O advogado de Manuel Vicente diz que o vice-presidente angolano nunca foi ouvido no âmbito da Operação Fizz, uma violação "grave e séria" que "invalida o processo".

Manuel Vicente já reagiu às acusações feitas pelo Ministério Público português. O vice-presidente de Angola é acusado de ter subornado um procurador português, mas garante que “nada tem que ver com os factos” da Operação Fizz, a investigação em que está implicado.

Num breve comunicado enviado às redações, o advogado do vice-presidente angolano, Rui Patrício, destaca apenas dois pontos:

  • “Primeiro, nem eu nem o meu constituinte fomos notificados ou informados de coisa alguma”;
  • “Segundo, e mais importante, muito me espanta que o meu constituinte possa ter sido acusado, não só porque nada tem que ver com os factos do processo, mas também porque nunca foi sequer ouvido, o que constitui obrigação processual fundamental, cuja violação, bem como a violação de outras regras aplicáveis ao caso, é grave e séria e invalida o processo”.

Manuel Vicente é um dos quatro arguidos da Operação Fizz que foram acusados de corrupção, branqueamento e falsificação de documento. Além dele, também o antigo procurador Orlando Figueira, o advogado Paulo Blanco e o empresário Armindo Pires também foram acusados pelo Ministério Público.

Em causa está um suborno de 760 mil euros a Orlando Figueira.
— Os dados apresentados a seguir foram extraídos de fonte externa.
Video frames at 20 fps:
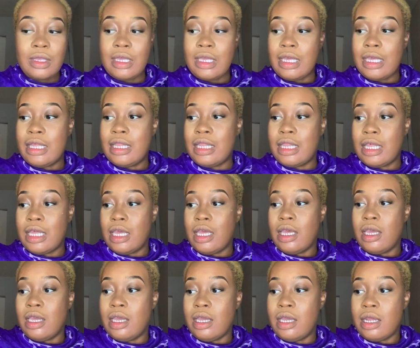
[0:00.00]
And
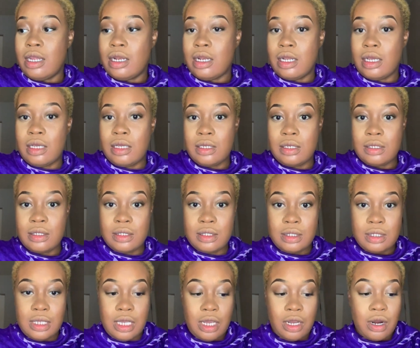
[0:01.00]
then
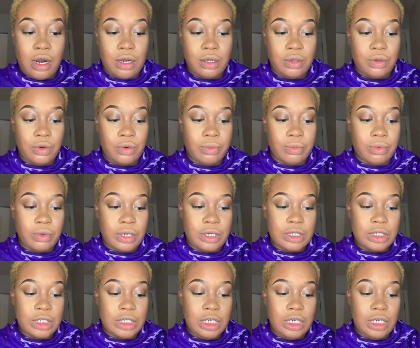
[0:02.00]
take our little
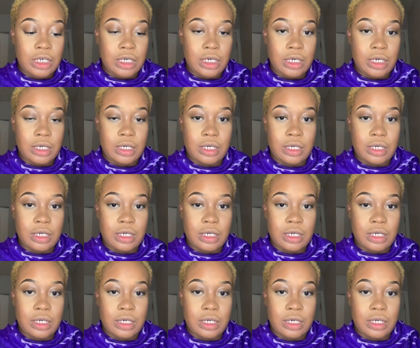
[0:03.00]
brush here.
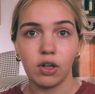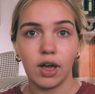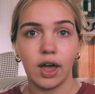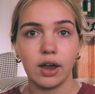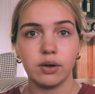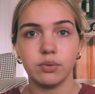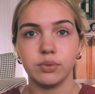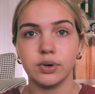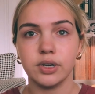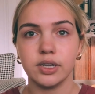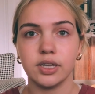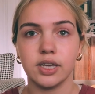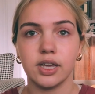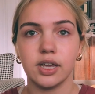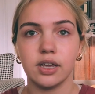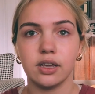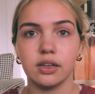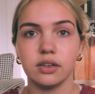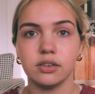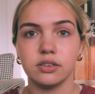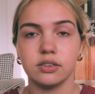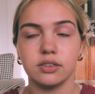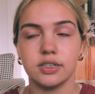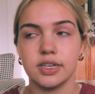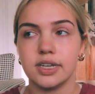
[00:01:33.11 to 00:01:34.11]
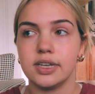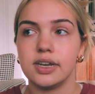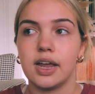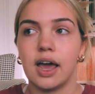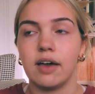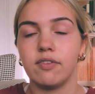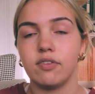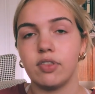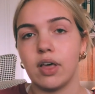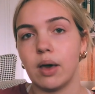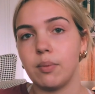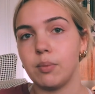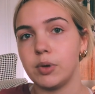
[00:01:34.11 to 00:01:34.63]
I really didn't
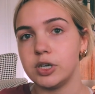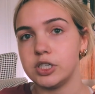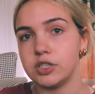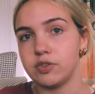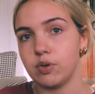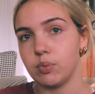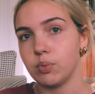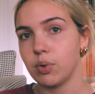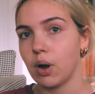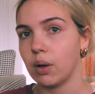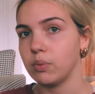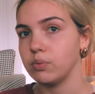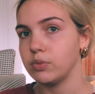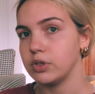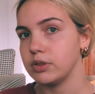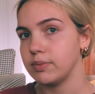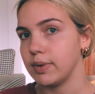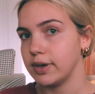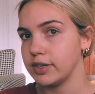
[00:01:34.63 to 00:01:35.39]
have that much of a problem with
Manuel Vicente, Paulo Blanco e Armindo Pires “são acusados de, em conjugação de esforços, terem pago ao magistrado, que, na altura, trabalhava no DCIAP, cerca de 760.000 euros e outras vantagens, designadamente, colocação profissional numa instituição bancária”. A instituição bancária em causa é o BCP, para onde Orlando Figueira foi quando saiu do DCIAP.

Em troca, Orlando Figueira, que está atualmente em licença sem vencimento, “proferiu, em dois inquéritos, despachos que favoreceram” Manuel Vicente. “Estes dois processos vieram a ser arquivados pelo referido magistrado”, refere o Ministério Público.

No comunicado divulgado esta manhã, o Ministério Público diz ainda que Manuel Vicente será notificado do despacho de acusação, o que, de acordo com o comunicado agora enviado pelo seu advogado, ainda não aconteceu.

Notícia atualizada às 14h58 com mais informações.